The pictures are to be left out when the listing below is reproduced word for word.
____________________
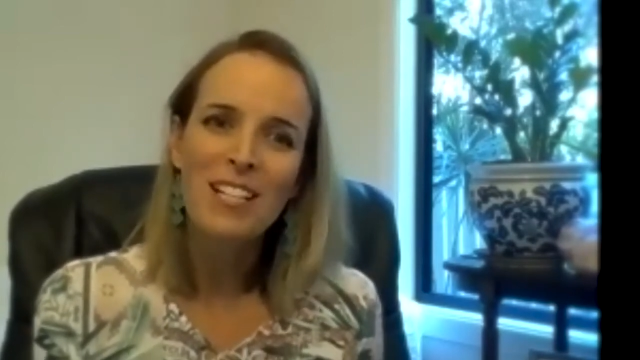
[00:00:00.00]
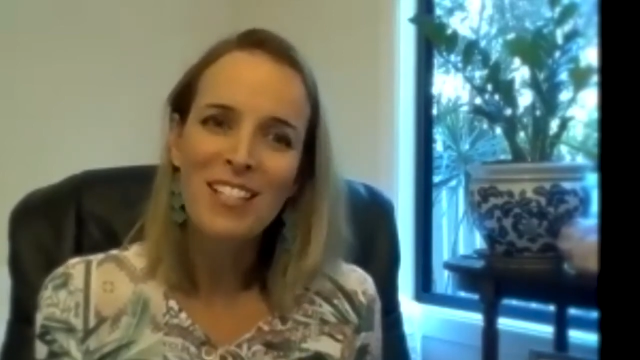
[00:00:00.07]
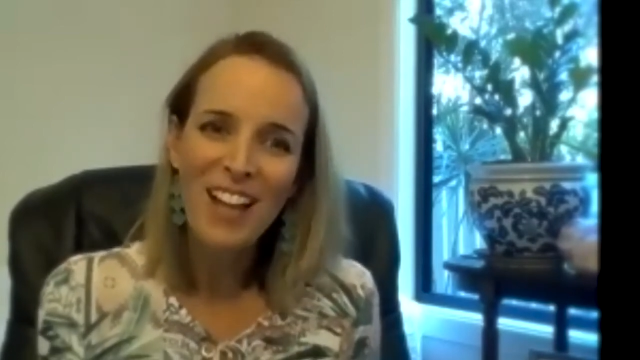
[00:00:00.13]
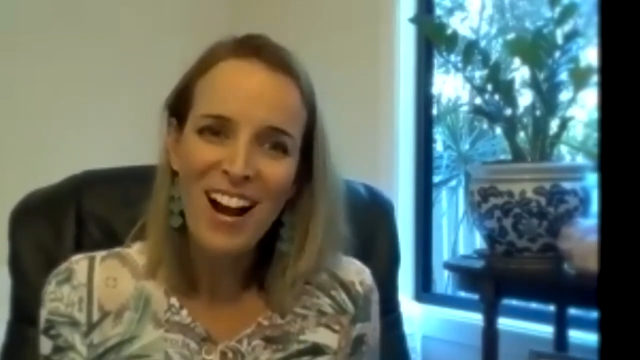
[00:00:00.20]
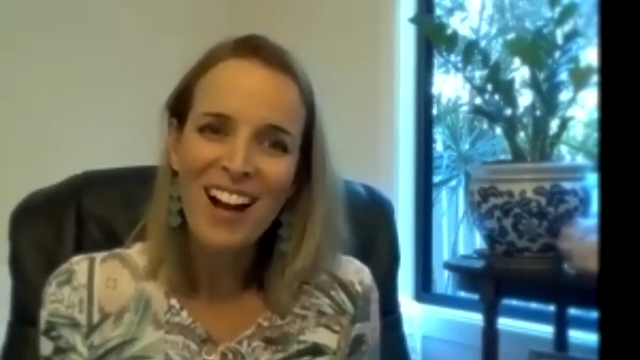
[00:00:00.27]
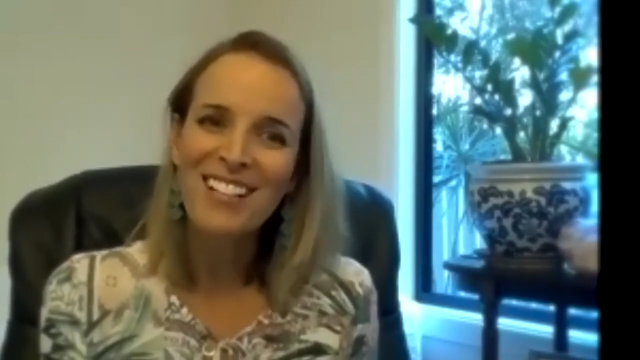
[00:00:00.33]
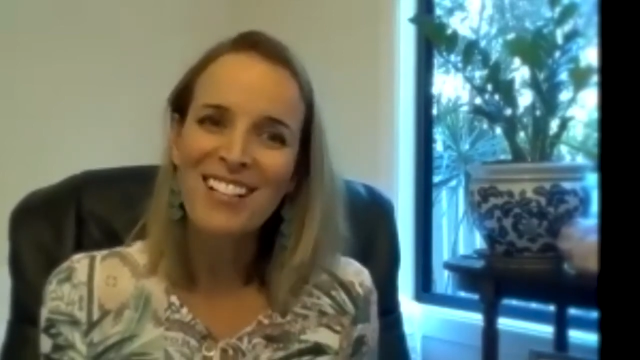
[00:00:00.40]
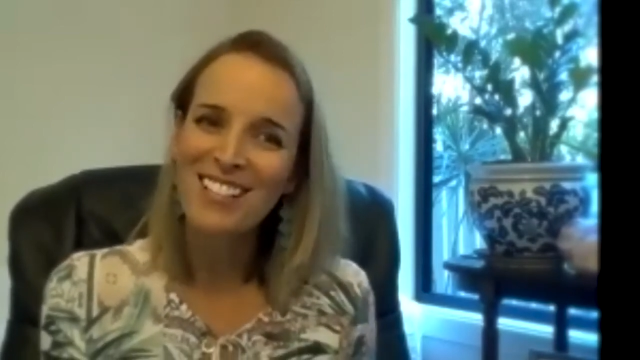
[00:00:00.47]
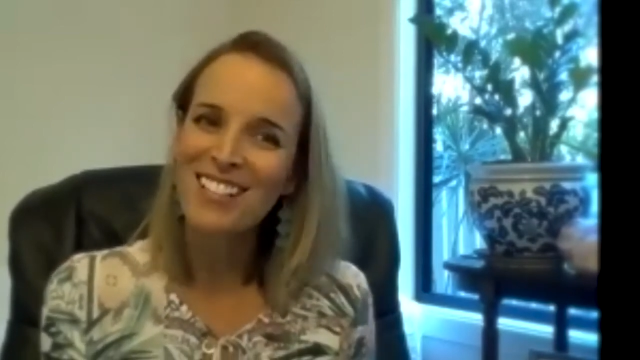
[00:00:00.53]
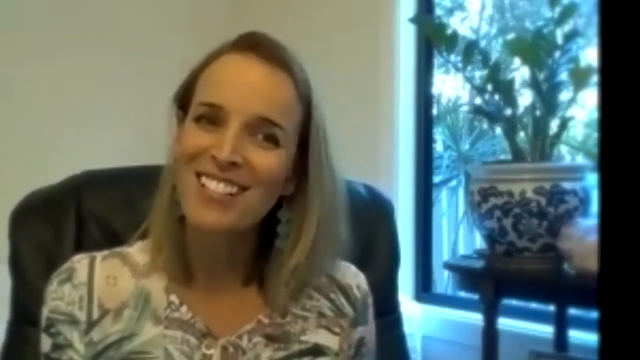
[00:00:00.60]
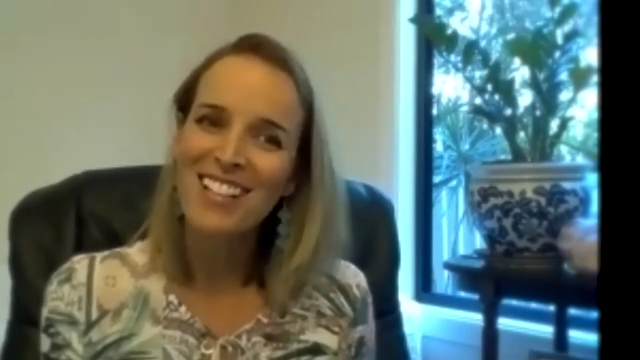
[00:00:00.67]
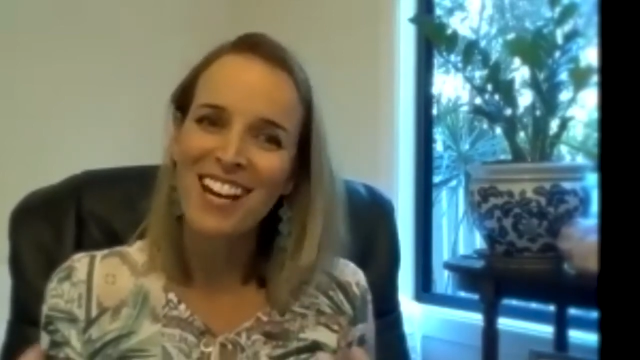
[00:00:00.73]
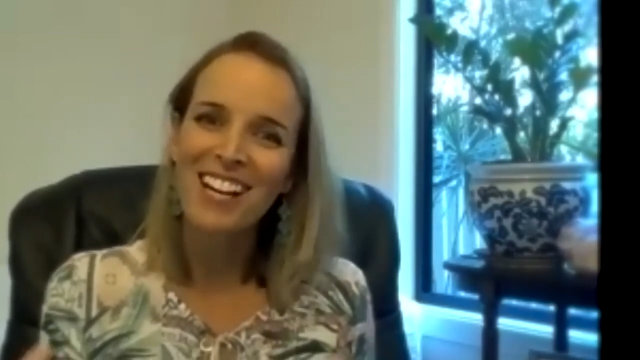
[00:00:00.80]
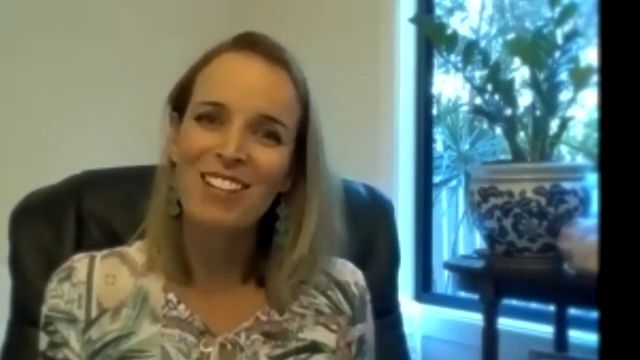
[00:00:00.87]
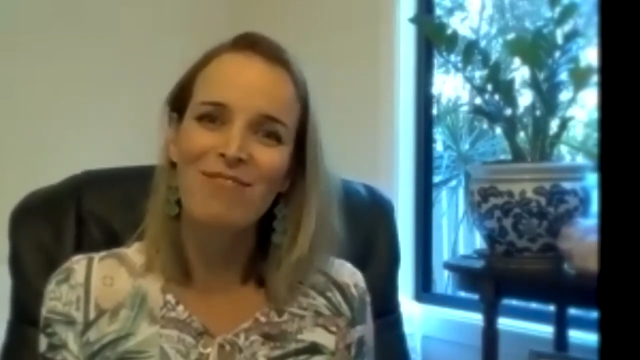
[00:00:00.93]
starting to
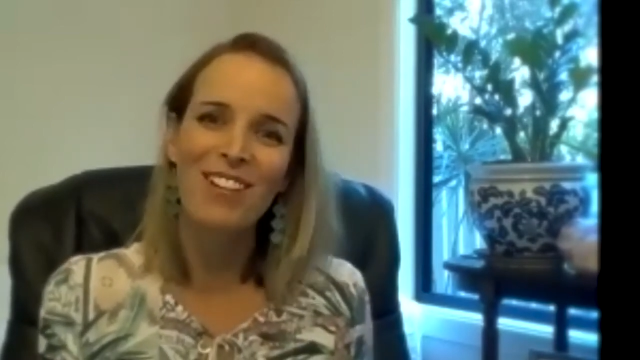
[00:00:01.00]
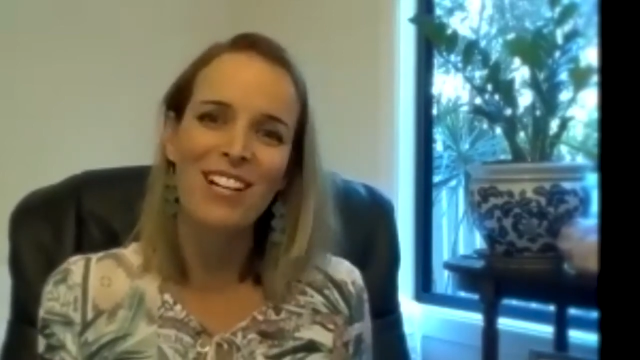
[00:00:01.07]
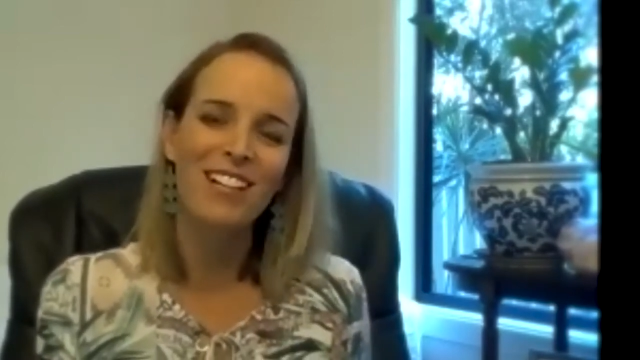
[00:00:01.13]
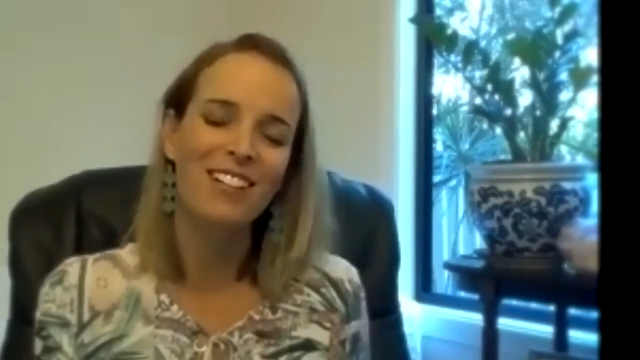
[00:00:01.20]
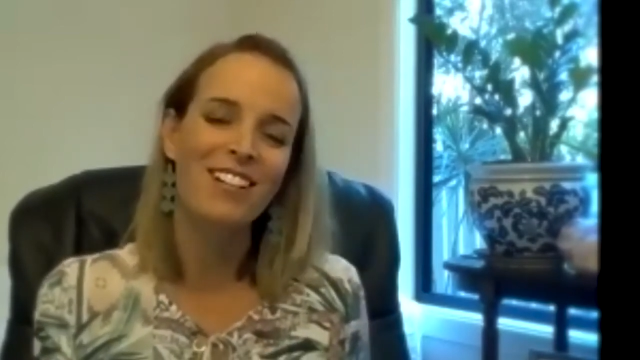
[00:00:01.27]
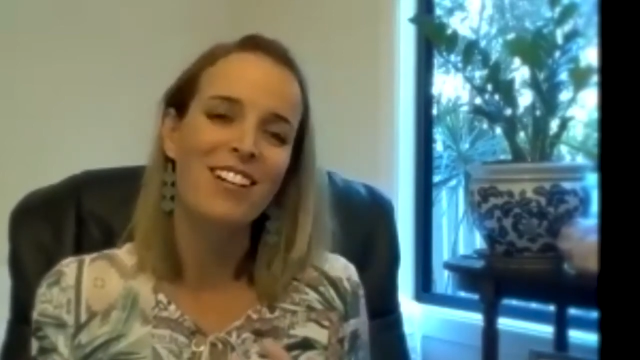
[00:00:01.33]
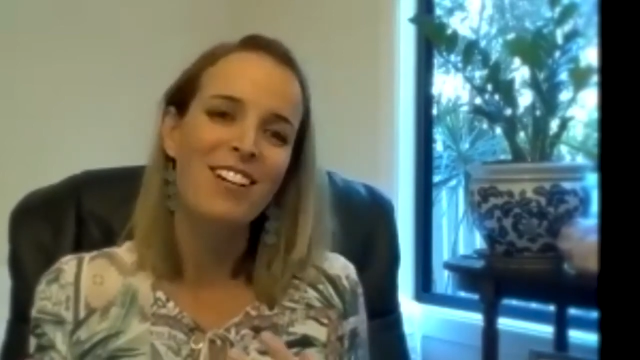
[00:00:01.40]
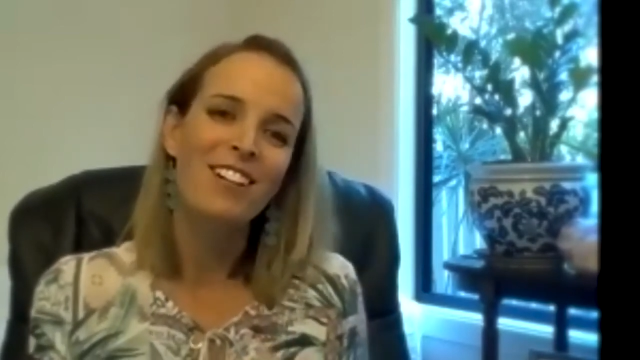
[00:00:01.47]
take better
____________________
> [ANSWER SECTION]:
[00:00:00.00]
[00:00:00.07]
[00:00:00.13]
[00:00:00.20]
[00:00:00.27]
[00:00:00.33]
[00:00:00.40]
[00:00:00.47]
[00:00:00.53]
[00:00:00.60]
[00:00:00.67]
[00:00:00.73]
[00:00:00.80]
[00:00:00.87]
[00:00:00.93]
starting to
[00:00:01.00]
[00:00:01.07]
[00:00:01.13]
[00:00:01.20]
[00:00:01.27]
[00:00:01.33]
[00:00:01.40]
[00:00:01.47]
take better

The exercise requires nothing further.